- **Exercise aim**:
Each entry is to be retyped without alteration, and no picture is to be included.

- **Task input**:

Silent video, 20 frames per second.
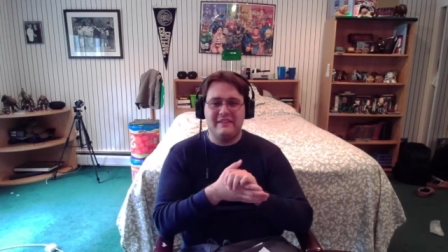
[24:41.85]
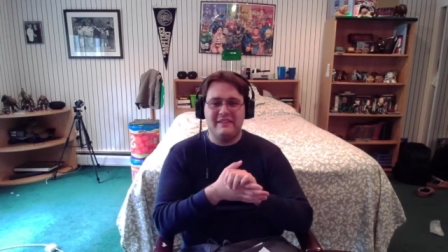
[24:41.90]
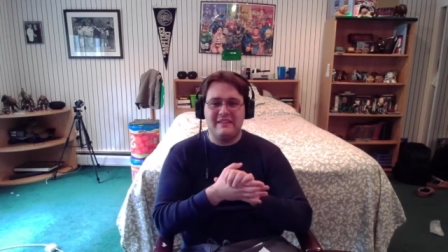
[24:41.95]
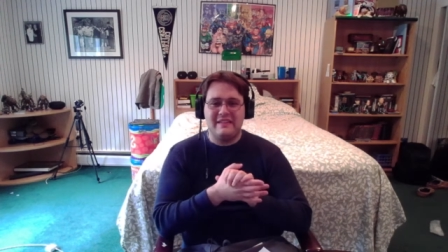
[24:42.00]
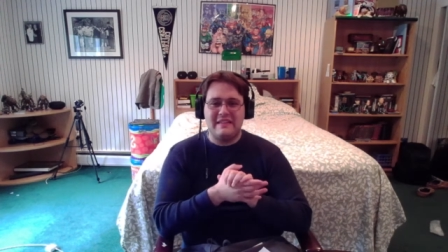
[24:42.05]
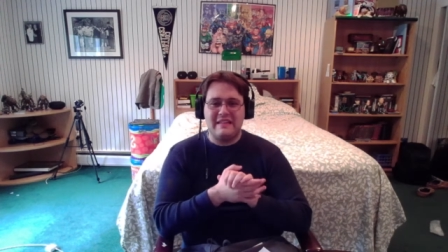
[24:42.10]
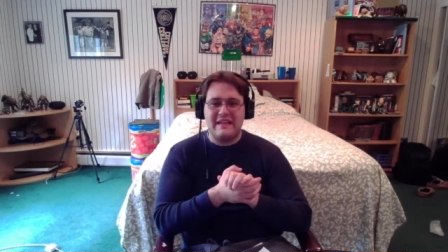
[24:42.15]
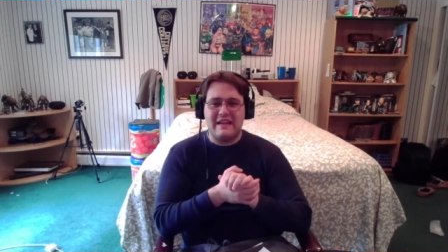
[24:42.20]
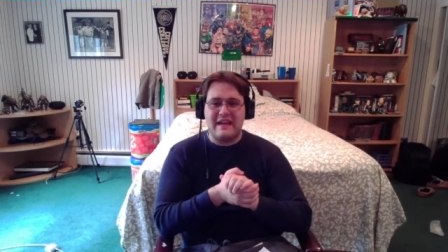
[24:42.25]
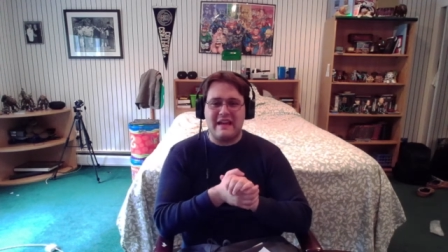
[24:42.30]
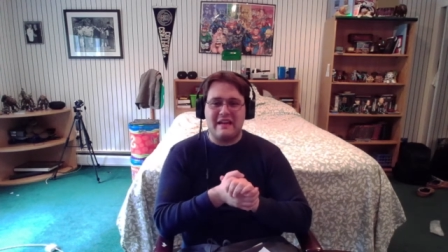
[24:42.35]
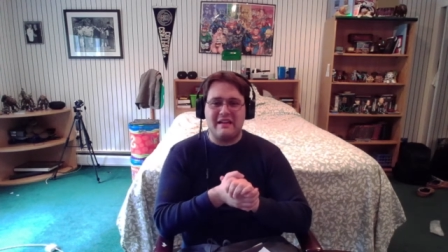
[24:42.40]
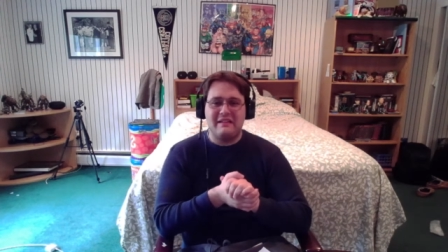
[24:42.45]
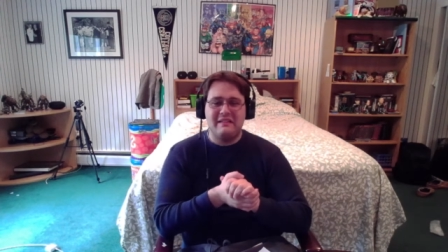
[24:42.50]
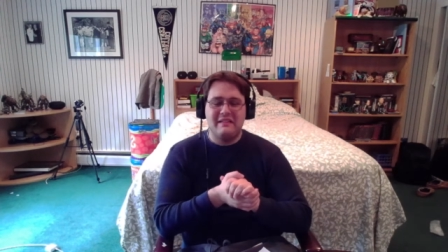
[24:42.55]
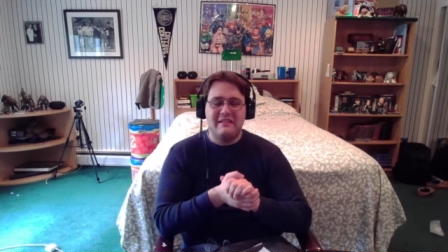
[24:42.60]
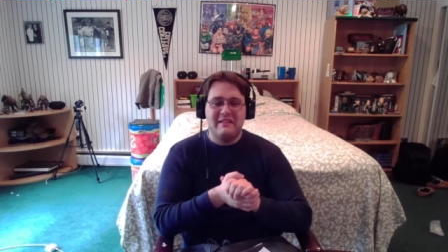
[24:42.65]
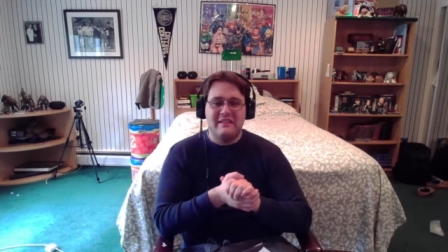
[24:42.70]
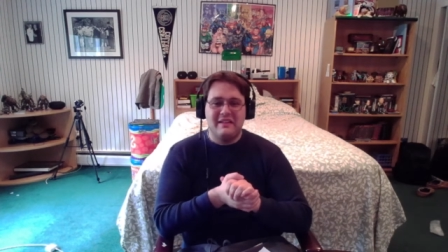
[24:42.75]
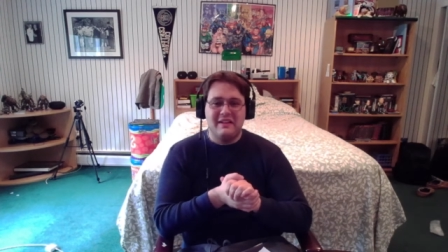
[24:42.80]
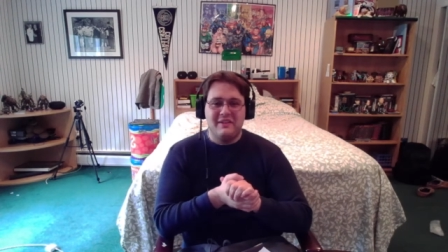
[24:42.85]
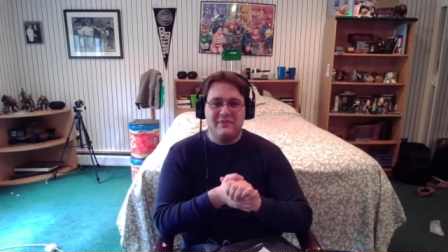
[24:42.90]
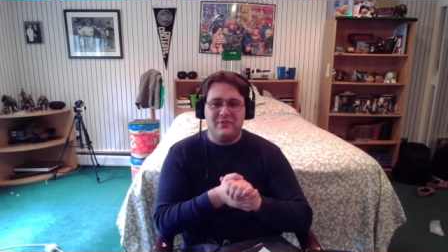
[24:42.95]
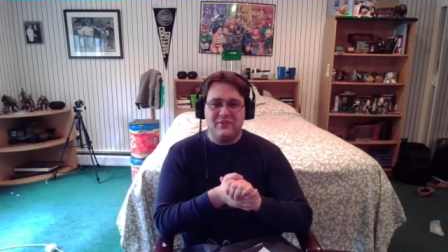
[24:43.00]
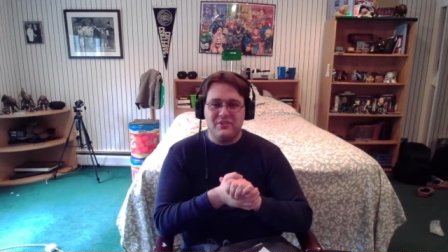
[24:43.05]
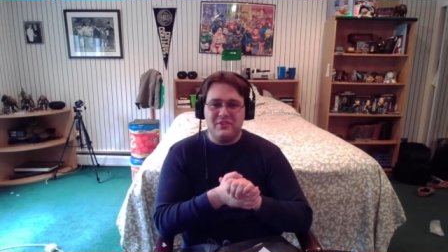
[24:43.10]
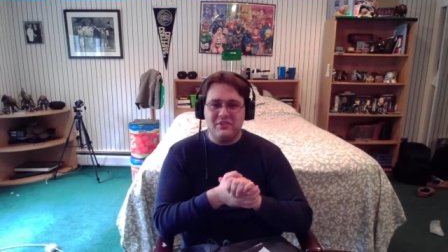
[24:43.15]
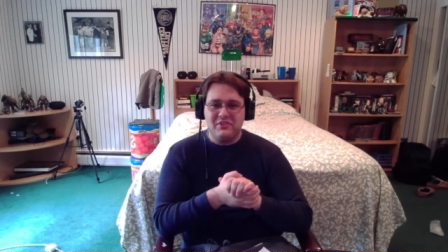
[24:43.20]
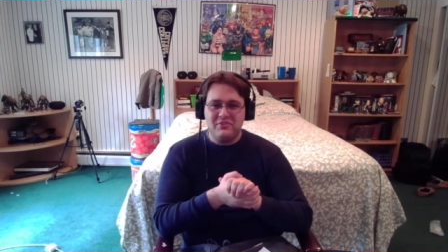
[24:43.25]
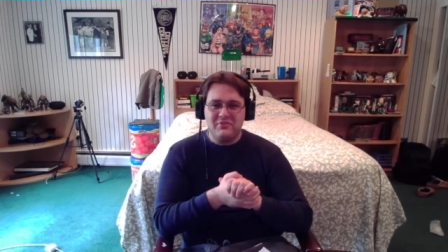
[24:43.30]
Yeah, for
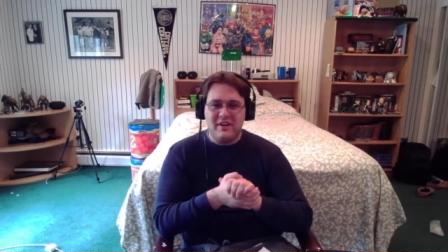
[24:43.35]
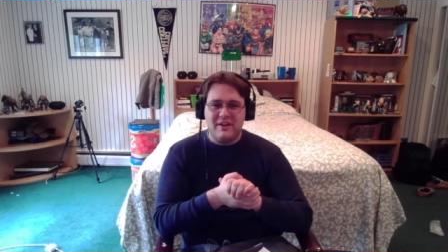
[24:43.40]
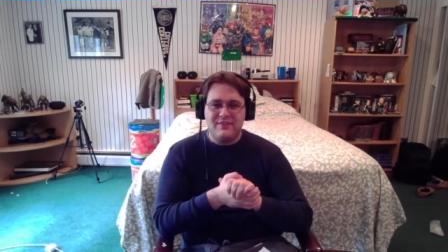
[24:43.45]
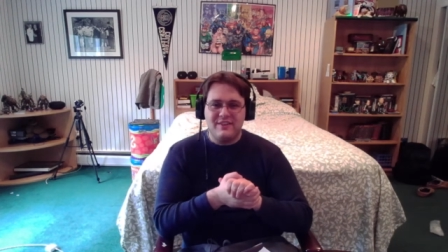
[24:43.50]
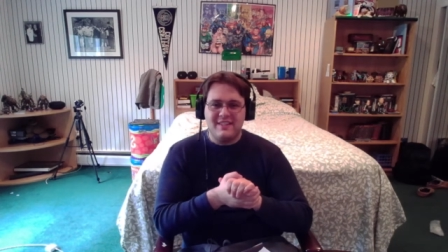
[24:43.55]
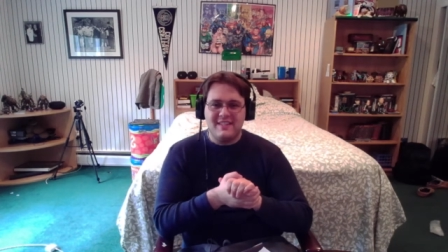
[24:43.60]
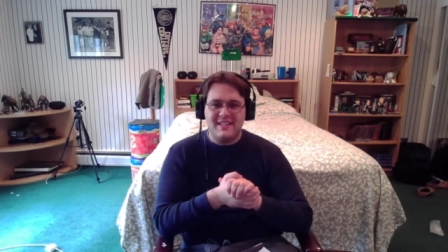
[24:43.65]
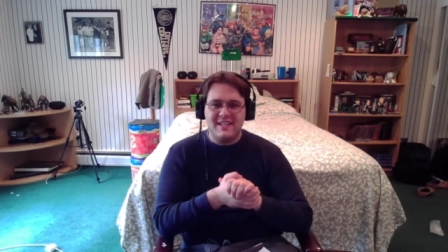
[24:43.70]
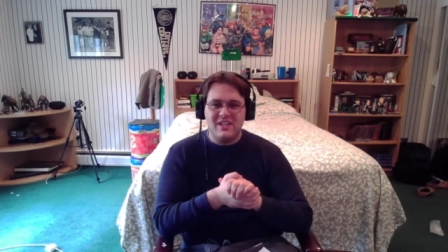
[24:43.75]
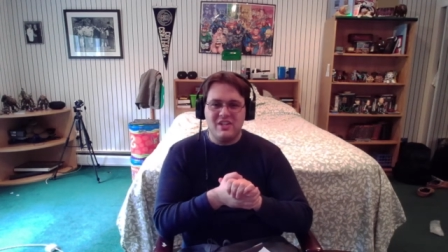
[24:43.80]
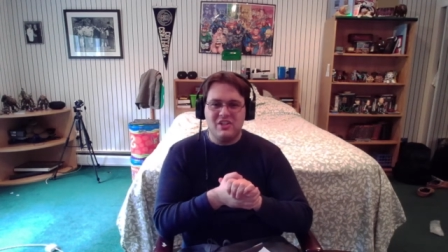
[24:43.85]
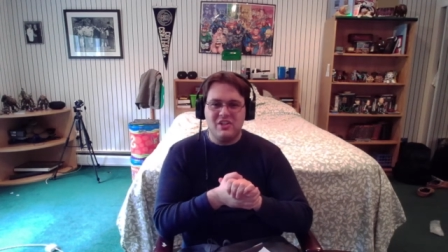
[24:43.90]
those who haven't seen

- **Response to this task**:
Silent video, 20 frames per second.
[24:41.85]
[24:41.90]
[24:41.95]
[24:42.00]
[24:42.05]
[24:42.10]
[24:42.15]
[24:42.20]
[24:42.25]
[24:42.30]
[24:42.35]
[24:42.40]
[24:42.45]
[24:42.50]
[24:42.55]
[24:42.60]
[24:42.65]
[24:42.70]
[24:42.75]
[24:42.80]
[24:42.85]
[24:42.90]
[24:42.95]
[24:43.00]
[24:43.05]
[24:43.10]
[24:43.15]
[24:43.20]
[24:43.25]
[24:43.30]
Yeah, for
[24:43.35]
[24:43.40]
[24:43.45]
[24:43.50]
[24:43.55]
[24:43.60]
[24:43.65]
[24:43.70]
[24:43.75]
[24:43.80]
[24:43.85]
[24:43.90]
those who haven't seen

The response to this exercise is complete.